Panjim’s Temples, a car blessing, and the swastika
Panjim has a few very beautiful temples. The Hanuman temple, a gorgeously vibrant orange building, was a 10-minute walk from our hotel, so we wandered up there one morning.
Hanuman is the Hindu god of war, strength, and perseverance, and he’s also referred to as the monkey god. He is usually depicted with a monkey’s face and tail. This was the second temple we had been inside and the scene was completely different than the scene at the Mahalaxmi temple in Mumbai. There were no lines; you could walk right in. There were no crowds; there were actually only two other people inside. There was no talking, pushing or shoving to access the main altar of the temple. The atmosphere was serene, peaceful, and meditative.
That afternoon, after exploring the art museum, I stumbled across the Malahaxmi temple complex, which houses the main temple to the goddess Mahalaxmi, as well as at least six other temples dedicated to various other gods.

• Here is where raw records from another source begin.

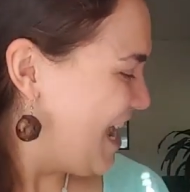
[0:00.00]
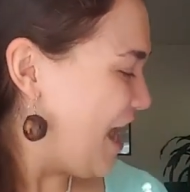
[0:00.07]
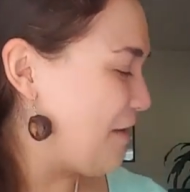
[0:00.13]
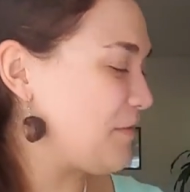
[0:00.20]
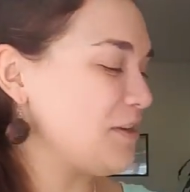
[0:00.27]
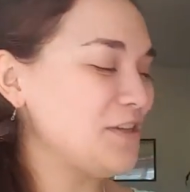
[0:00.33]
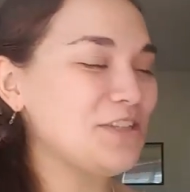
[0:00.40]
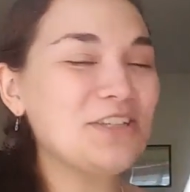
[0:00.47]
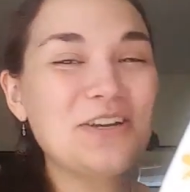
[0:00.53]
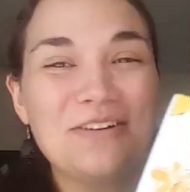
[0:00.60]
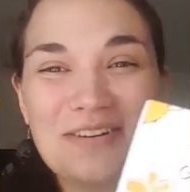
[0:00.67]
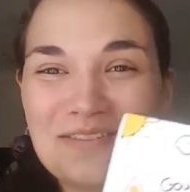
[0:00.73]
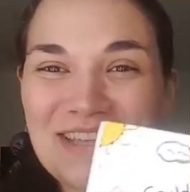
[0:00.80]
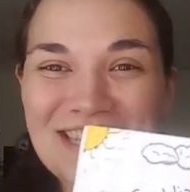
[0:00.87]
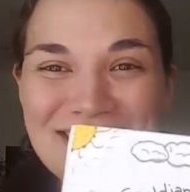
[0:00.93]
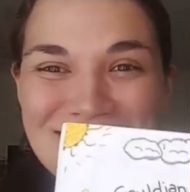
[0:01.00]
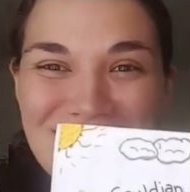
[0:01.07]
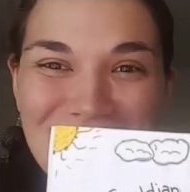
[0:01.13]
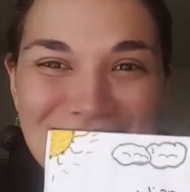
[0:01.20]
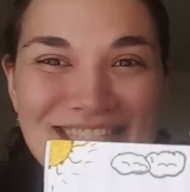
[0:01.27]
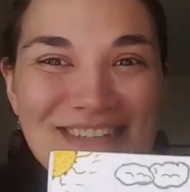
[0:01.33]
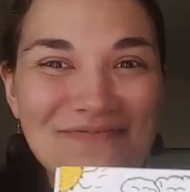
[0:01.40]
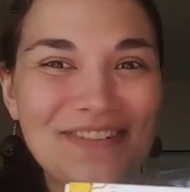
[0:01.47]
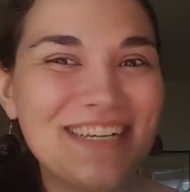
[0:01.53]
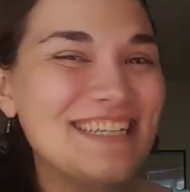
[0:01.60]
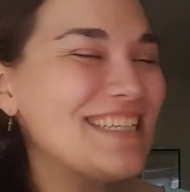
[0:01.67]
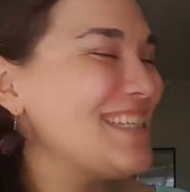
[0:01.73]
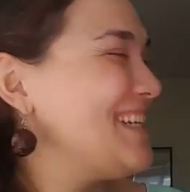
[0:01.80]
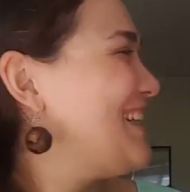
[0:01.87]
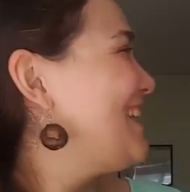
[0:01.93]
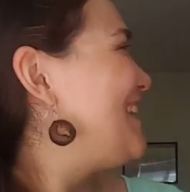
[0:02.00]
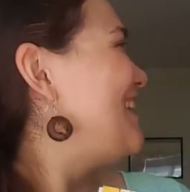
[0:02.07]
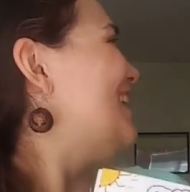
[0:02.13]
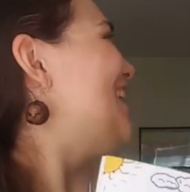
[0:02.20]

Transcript: I'm gonna show him like his awesome picture.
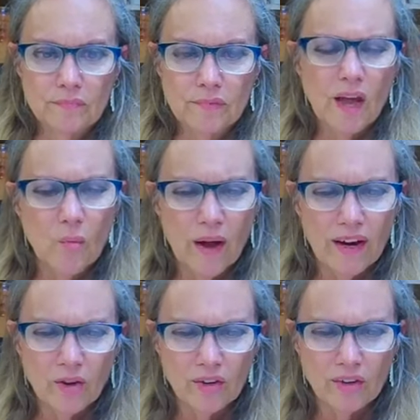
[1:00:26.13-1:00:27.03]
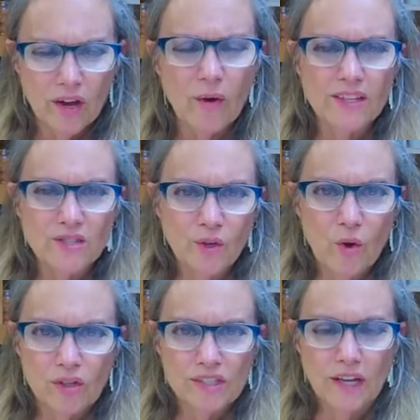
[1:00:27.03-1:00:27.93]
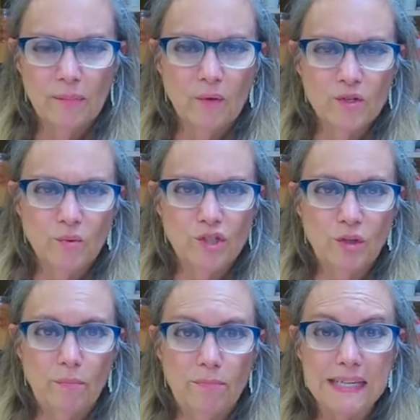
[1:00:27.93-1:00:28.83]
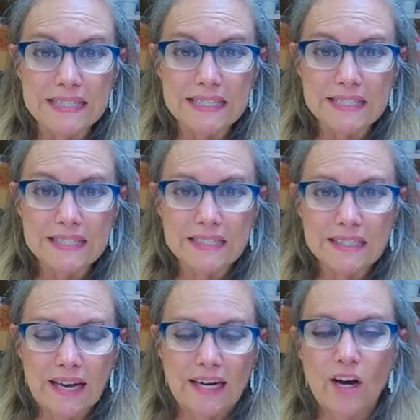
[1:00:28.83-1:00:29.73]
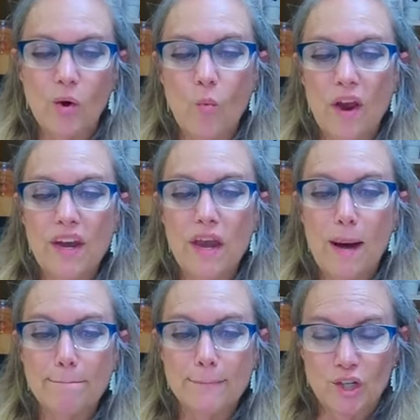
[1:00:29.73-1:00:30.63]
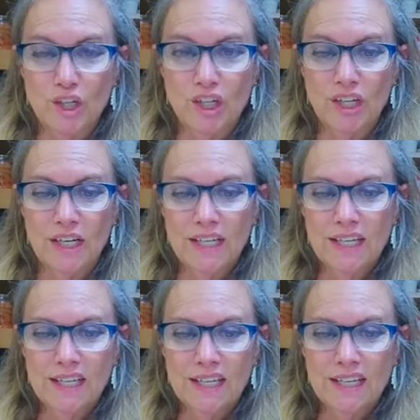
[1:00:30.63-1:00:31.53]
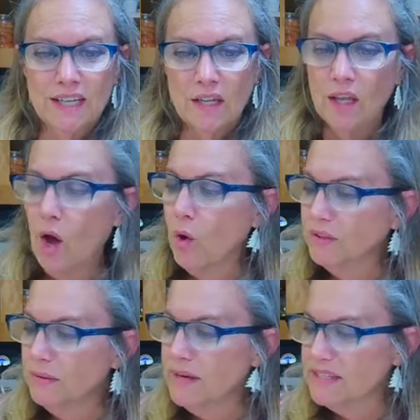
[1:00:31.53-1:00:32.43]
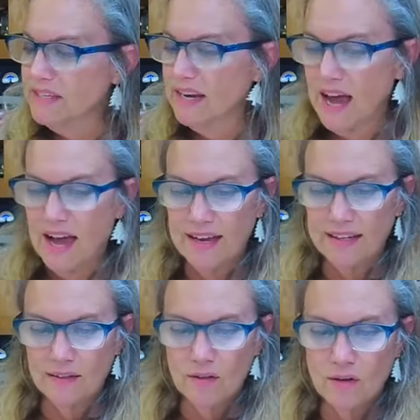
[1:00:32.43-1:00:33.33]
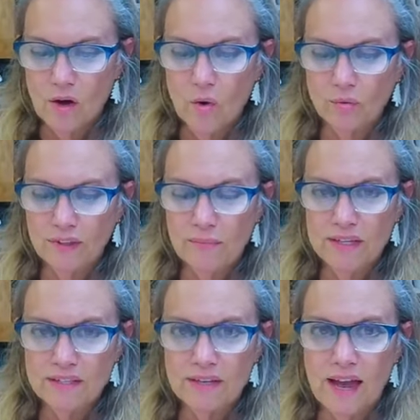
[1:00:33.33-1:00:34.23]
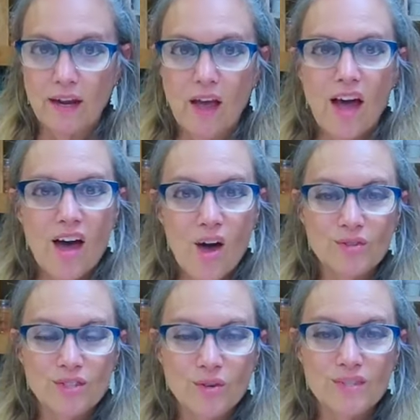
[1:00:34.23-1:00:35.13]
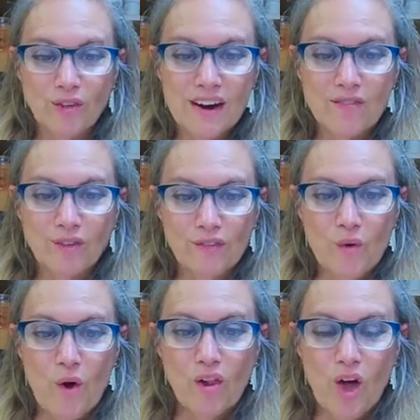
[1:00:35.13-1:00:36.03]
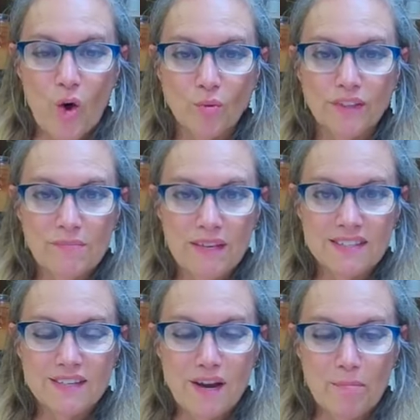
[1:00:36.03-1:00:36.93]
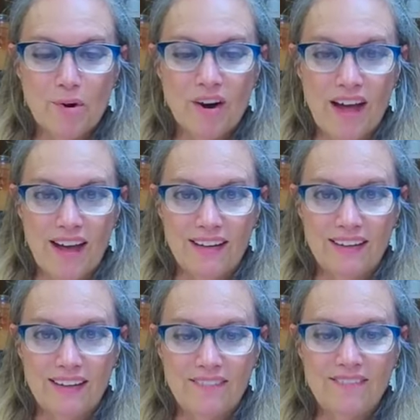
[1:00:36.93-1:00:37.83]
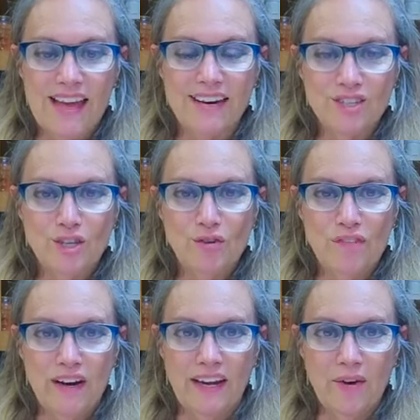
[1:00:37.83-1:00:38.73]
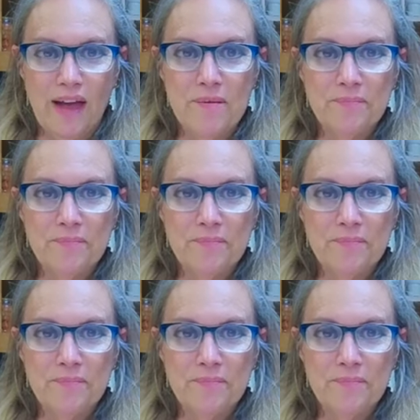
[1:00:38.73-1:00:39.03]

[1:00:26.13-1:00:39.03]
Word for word: Oh, wait, hold on. Okay, so you all are telling me which ones you missed. I need to know what number. You only missed nine. Only missed nine. Oh, so several of you all only missed number nine. That is too funny. Okay.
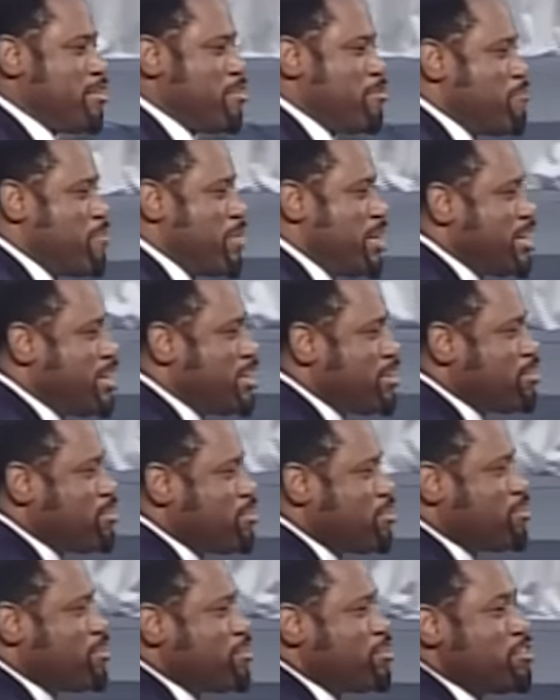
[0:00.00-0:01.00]

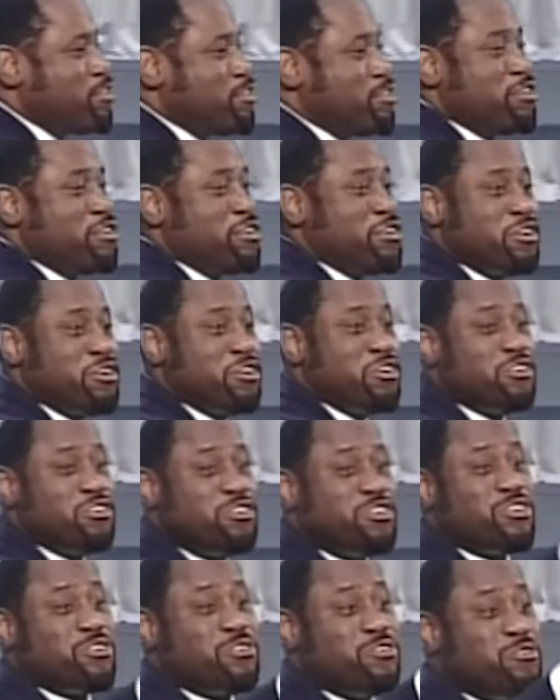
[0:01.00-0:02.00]
means
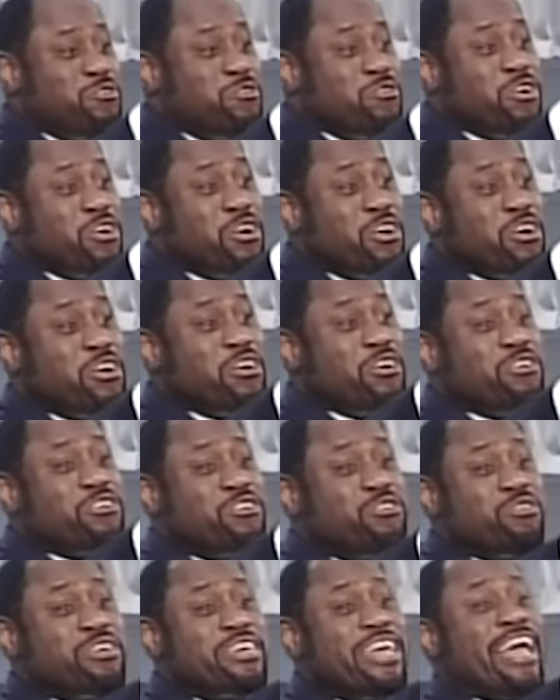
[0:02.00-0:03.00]
to,
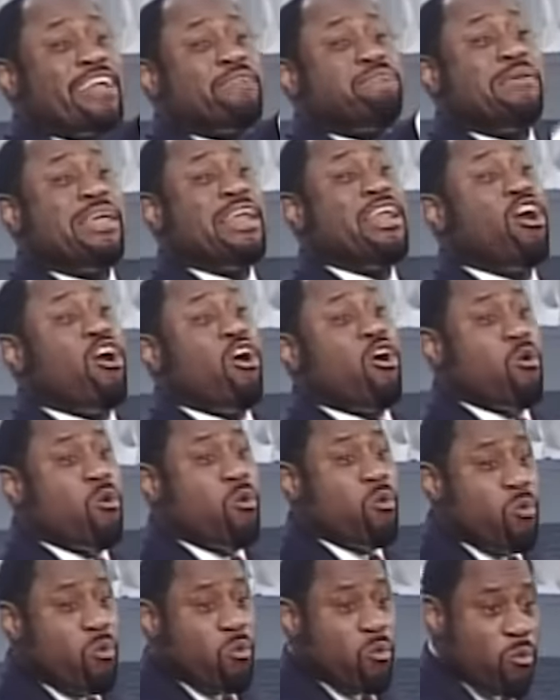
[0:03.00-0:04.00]
to get
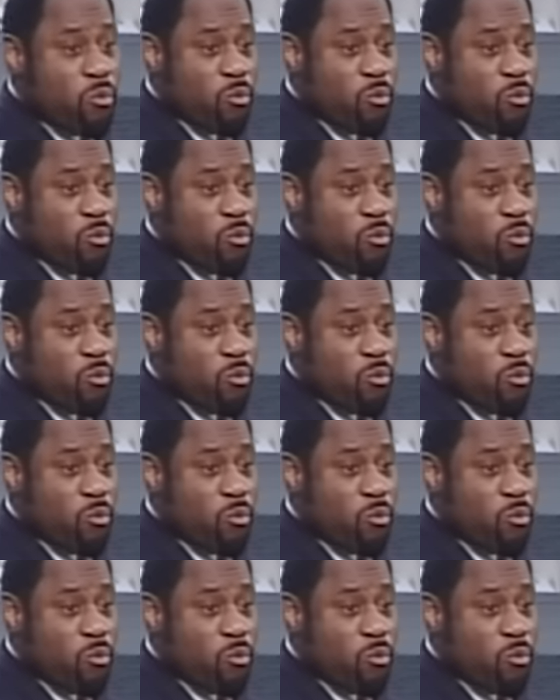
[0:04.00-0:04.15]
below.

Outside the Ganesha temple (the elephant god), I witnessed the blessing of an SUV. There were five men and one swami (a Hindu holy man, like a priest) standing in front of a brand new, white SUV. The swami painted a red swastika on the hood (more on that in next paragraph), hung flower garlands and lime & chili on the bumper, said several blessings, and had the new owner honk the horn and then drive over two limes placed under the front tires. Then all six men entered the Ganesha temple (Ganesha is the god of new beginnings, appropriate for a new vehicle) and said some more prayers. While they were in there I was able to sneak a pic of the SUV.
The symbol of the swastika has existed in India since way before it was a symbol of Nazi Germany. In Sanskrit, “svastika” means “all is well.” The swastika in India is commonly used as a charm to bring good fortune, but is also a symbol of religious faith representing the Hindu god Vishnu, and can often be seen on homes, temples, doorways, clothing, cars, etc. Apparently the Nazis used the swastika as a symbol of racial purity and superiority, which has nothing to do with the Indian swastika.